Unbound IPv6 DNS

xsinlogik · July 30, 2020, 4:40pm

This has been discussed in previous topics, but hoping I can get some clarifying information.

I originally had my network as IPv4 only. I have recently enabled IPv6, and I have reconfigured Pi-hole to include IPv6. In some previous posts it was mentioned that in the unbound configuration for do-ip6, you can either have this set to 'yes' or 'no'. From what I understand you can leave this to 'no' if you want ipv6 queries to be handled by IPv4? I currently have it set to 'no' and from what I can see it looks to be working.

Also, from some old posts on Reddit for the DNS settings in Pi-hole, you don't necessarily have to have a DNS set for IPv6 when using Unbound. I tried to add ::1#5335 to the IPv6 DNS, but get an invalid IP error.
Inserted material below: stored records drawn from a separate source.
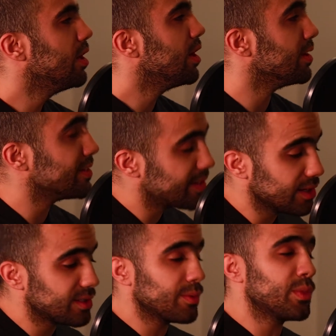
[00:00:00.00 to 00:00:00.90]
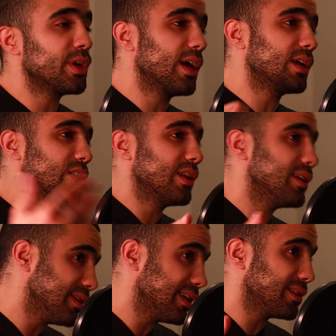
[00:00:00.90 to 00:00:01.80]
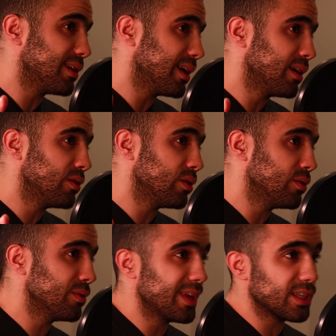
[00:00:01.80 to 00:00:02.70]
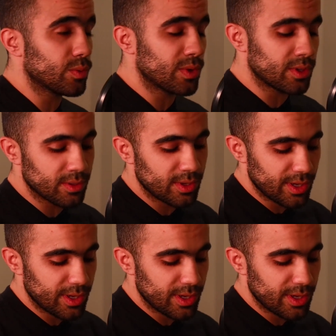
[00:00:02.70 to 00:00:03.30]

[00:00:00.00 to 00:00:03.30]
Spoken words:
until somebody actually lays their hand on you, and that's when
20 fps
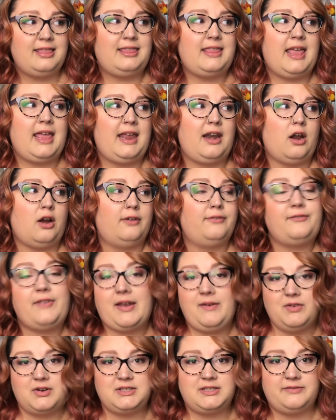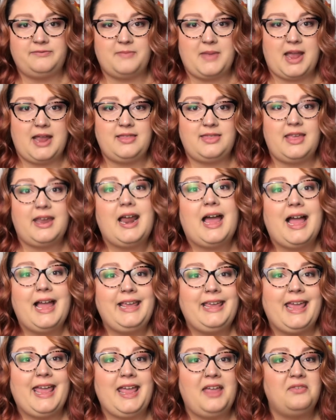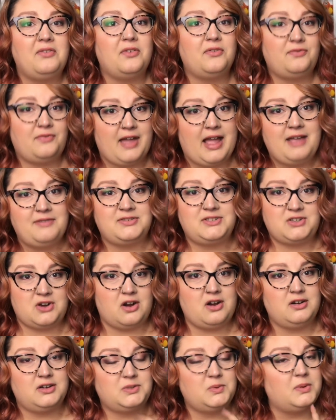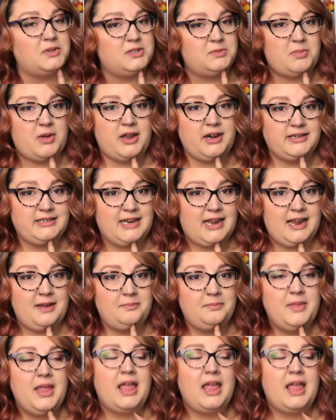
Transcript: that are favorites of mine that I gave five stars once upon a time.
When I do a dig request: dig AAAA ipv6.google.com @127.0.0.1 -p 5335

; <<>> DiG 9.11.5-P4-5.1+deb10u1-Raspbian <<>> AAAA ipv6.google.com @127.0.0.1 -p 5335
;; global options: +cmd
;; Got answer:
;; ->>HEADER<<- opcode: QUERY, status: NOERROR, id: 51783
;; flags: qr rd ra; QUERY: 1, ANSWER: 2, AUTHORITY: 0, ADDITIONAL: 1

;; OPT PSEUDOSECTION:
; EDNS: version: 0, flags:; udp: 1472
;; QUESTION SECTION:
;ipv6.google.com. IN AAAA

;; ANSWER SECTION:
ipv6.google.com. 27289 IN CNAME ipv6.l.google.com.
ipv6.l.google.com. 300 IN AAAA 2607:f8b0:4002:808::200e

;; Query time: 79 msec
;; SERVER: 127.0.0.1#5335(127.0.0.1)
;; WHEN: Thu Jul 30 12:36:50 EDT 2020
;; MSG SIZE rcvd: 93

With all of this being said, I'm assuming everything is working as expected, but I'm not savvy in a lot of this. Most of my knowledge is just from trying to read through other posts and user setups.

Debug Token:

https://tricoder.pi-hole.net/plex4llar2

Bucking_Horn · July 30, 2020, 4:58pm

The DNS protocol is oblivious to the way it gets transported:
A DNS server will answer an IPv4 (A) or IPv6 (AAAA) hostname record as requested, regardless whether a client connects via IPv4 or IPv6.
Your dig for an AAAA record through an IPv4 address nicely demonstrates this.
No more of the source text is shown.